Researchers have developed an innovative Artificial Intelligence (AI) - driven model that could extend the life of lithium-ion batteries, marking a significant step toward more sustainable energy solutions.

The study, published in the Journal of Energy Storage, details the work of a team in the School of Engineering, Technology and Design who have leveraged AI to reduce the environmental impact of batteries, which are integral to a wide range of industries.

Lithium-ion batteries power numerous modern technologies, from consumer electronics in smartphones, tablets and wearable technology, to electric vehicles, energy storage, aerospace, medical devices, power tools, marine and military applications, renewable energy storage, and smart grids.

Despite their versatility, one of the challenges in battery technology is accurately estimating a battery’s State of Charge (SOC). Inaccurate SOC estimations can lead to overcharging, faster degradation, and early battery disposal, posing environmental and financial concerns.

Developing sustainable energy solutions

To address this issue, the team led by PhD student Mohammed Khalifa Al-Alawi, Dr Hany Hassanin Reader in Engineering, Ali Jaddoa Senior Lecturer in Computing and Cybersecurity, James Cugley Senior Lecturer in Applied Engineering, developed an AI model known as the Cluster-Based Learning Model (CBLM) - which can accurately estimate the State of Charge by analysing real-time data to predict battery health levels more precisely than traditional methods. This can enhance battery management systems, allowing for more precise monitoring and preventing overcharging or discharging.

This research is not just about making batteries last longer; it’s about making them smarter, safer, and more reliable. By improving SOC estimation, we can extend the life of second-life batteries, reduce waste, and make energy storage systems more efficient and cost-effective, and in turn reduce our reliance on fossil fuels. The research team are keen to collaborate with industry partners to bring this technology from the lab to real-world applications.
Dr Hany Hassanin Reader in Engineering

Energy storage efficiency

The practical impact of the improved SOC estimation was explored in various real-world scenarios. There were many benefits of this study for sustainable energy solutions including prolonging battery health and cost savings.

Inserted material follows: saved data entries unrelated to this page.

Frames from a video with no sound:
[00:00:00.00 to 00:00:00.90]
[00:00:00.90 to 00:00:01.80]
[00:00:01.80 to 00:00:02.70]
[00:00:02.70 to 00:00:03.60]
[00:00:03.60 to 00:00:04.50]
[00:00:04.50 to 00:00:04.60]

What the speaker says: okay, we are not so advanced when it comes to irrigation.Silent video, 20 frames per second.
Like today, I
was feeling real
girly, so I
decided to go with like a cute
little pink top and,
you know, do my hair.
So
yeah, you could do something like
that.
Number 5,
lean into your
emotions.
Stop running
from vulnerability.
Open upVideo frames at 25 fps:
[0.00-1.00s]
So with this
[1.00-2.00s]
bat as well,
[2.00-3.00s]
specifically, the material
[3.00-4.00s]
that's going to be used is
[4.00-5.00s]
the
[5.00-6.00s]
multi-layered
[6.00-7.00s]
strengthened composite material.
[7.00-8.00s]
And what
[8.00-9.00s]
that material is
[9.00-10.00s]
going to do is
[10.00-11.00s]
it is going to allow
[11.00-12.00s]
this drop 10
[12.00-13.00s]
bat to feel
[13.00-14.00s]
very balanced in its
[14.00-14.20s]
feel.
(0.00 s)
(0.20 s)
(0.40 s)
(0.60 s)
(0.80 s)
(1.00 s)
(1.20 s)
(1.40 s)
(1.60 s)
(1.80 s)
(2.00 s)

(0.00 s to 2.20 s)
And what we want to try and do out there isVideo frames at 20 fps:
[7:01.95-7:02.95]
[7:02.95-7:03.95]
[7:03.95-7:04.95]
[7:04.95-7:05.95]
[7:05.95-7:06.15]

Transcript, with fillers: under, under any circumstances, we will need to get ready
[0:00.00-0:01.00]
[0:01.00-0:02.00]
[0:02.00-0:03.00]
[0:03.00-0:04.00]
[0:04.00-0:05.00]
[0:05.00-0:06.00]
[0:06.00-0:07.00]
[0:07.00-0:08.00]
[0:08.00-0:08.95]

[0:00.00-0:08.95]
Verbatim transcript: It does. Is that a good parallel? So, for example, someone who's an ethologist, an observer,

Below summarises how the AI model was investigated:

  • Tested on Tesla Model lithium-ion Battery: The new approach achieved lower estimation errors compared to state-of-the-art methods
  • Performance: The CBLM model outperformed existing methods by nearly 60%, making it highly reliable for real-world applications
  • Grid Services: The new method preserved 5.4% more battery capacity, slowing battery degradation and extending operational life
  • Solar Energy Storage: The AI model saved approximately £11,278 and maintained battery health for a longer period, improving energy storage efficiency
  • Large-Scale Energy Systems: The method saved up to £170,000 by enhancing battery lifespan and efficiency, increasing economic value and supporting sustainable energy practices.